▶ **Prompt**:
In the copy, include all of the listing exactly and none of its pictures.

▶ **Data supplied**:
★ ★ ★
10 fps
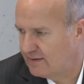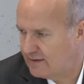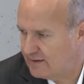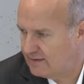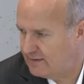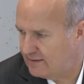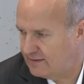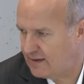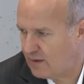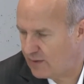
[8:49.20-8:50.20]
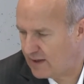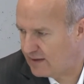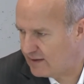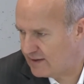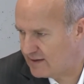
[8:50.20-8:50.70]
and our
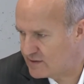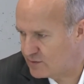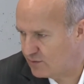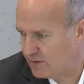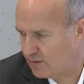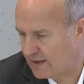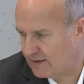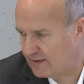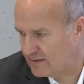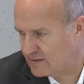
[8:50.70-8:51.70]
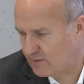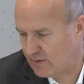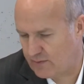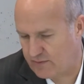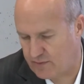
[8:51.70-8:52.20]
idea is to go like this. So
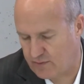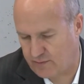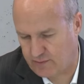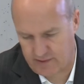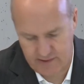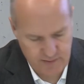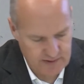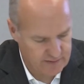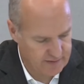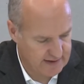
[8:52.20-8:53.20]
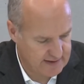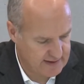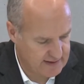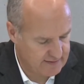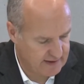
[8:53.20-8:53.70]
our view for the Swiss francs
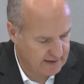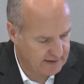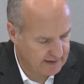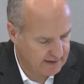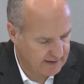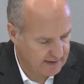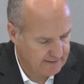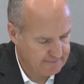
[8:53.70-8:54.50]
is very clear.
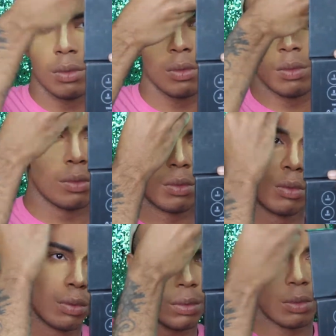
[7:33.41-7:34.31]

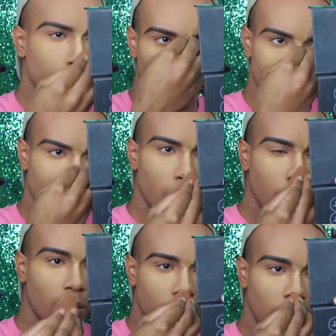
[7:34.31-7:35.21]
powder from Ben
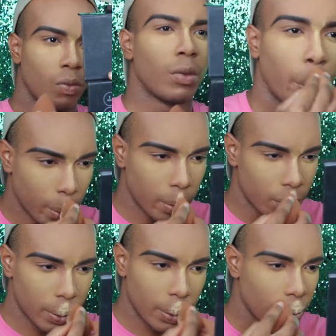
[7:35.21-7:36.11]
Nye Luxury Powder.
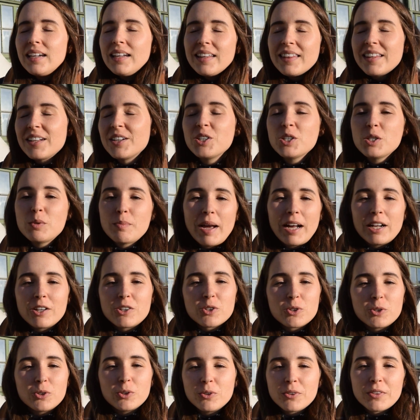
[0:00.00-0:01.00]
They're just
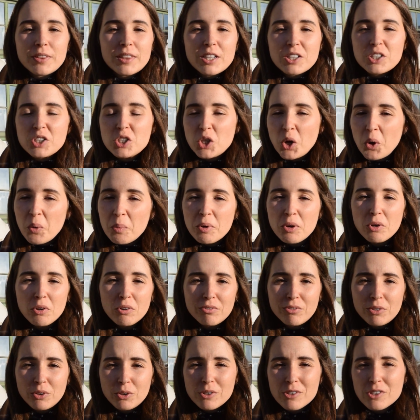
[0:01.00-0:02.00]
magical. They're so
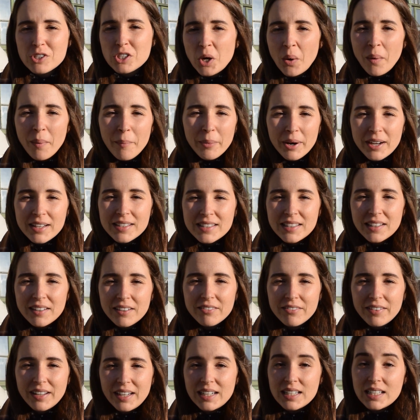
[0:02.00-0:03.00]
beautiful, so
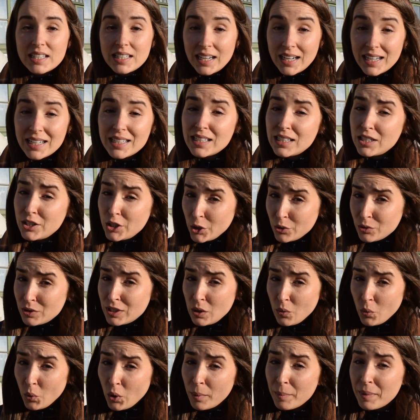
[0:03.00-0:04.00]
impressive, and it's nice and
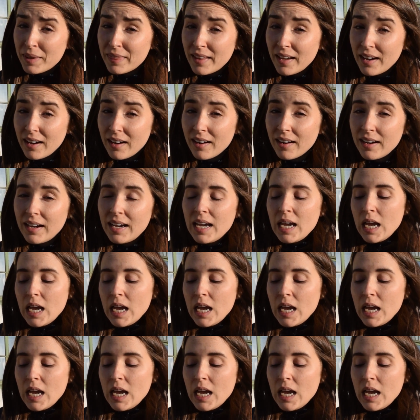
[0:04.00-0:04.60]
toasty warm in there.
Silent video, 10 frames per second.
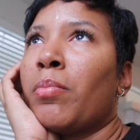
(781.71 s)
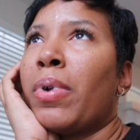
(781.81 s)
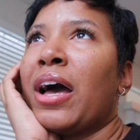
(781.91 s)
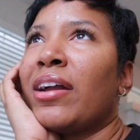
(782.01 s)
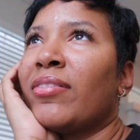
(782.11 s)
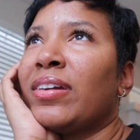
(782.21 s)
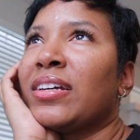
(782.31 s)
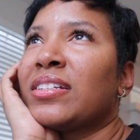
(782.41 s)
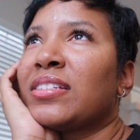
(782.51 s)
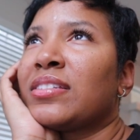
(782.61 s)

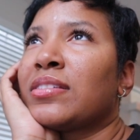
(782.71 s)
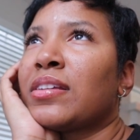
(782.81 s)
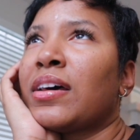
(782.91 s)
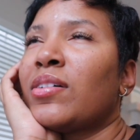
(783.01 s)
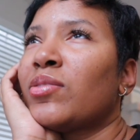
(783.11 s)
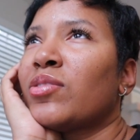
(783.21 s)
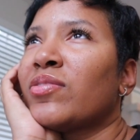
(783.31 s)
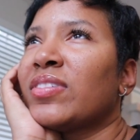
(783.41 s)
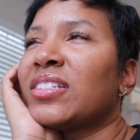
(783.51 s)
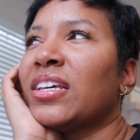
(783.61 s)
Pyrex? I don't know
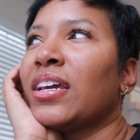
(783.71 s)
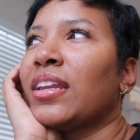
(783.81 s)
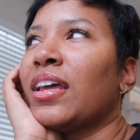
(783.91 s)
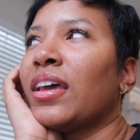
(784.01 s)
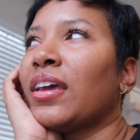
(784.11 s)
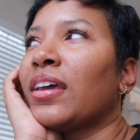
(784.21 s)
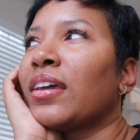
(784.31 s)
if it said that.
★ ★ ★
▶ **Completed task**:
10 fps
[8:49.20-8:50.20]
[8:50.20-8:50.70]
and our
[8:50.70-8:51.70]
[8:51.70-8:52.20]
idea is to go like this. So
[8:52.20-8:53.20]
[8:53.20-8:53.70]
our view for the Swiss francs
[8:53.70-8:54.50]
is very clear.
[7:33.41-7:34.31]

[7:34.31-7:35.21]
powder from Ben
[7:35.21-7:36.11]
Nye Luxury Powder.
[0:00.00-0:01.00]
They're just
[0:01.00-0:02.00]
magical. They're so
[0:02.00-0:03.00]
beautiful, so
[0:03.00-0:04.00]
impressive, and it's nice and
[0:04.00-0:04.60]
toasty warm in there.
Silent video, 10 frames per second.
(781.71 s)
(781.81 s)
(781.91 s)
(782.01 s)
(782.11 s)
(782.21 s)
(782.31 s)
(782.41 s)
(782.51 s)
(782.61 s)

(782.71 s)
(782.81 s)
(782.91 s)
(783.01 s)
(783.11 s)
(783.21 s)
(783.31 s)
(783.41 s)
(783.51 s)
(783.61 s)
Pyrex? I don't know
(783.71 s)
(783.81 s)
(783.91 s)
(784.01 s)
(784.11 s)
(784.21 s)
(784.31 s)
if it said that.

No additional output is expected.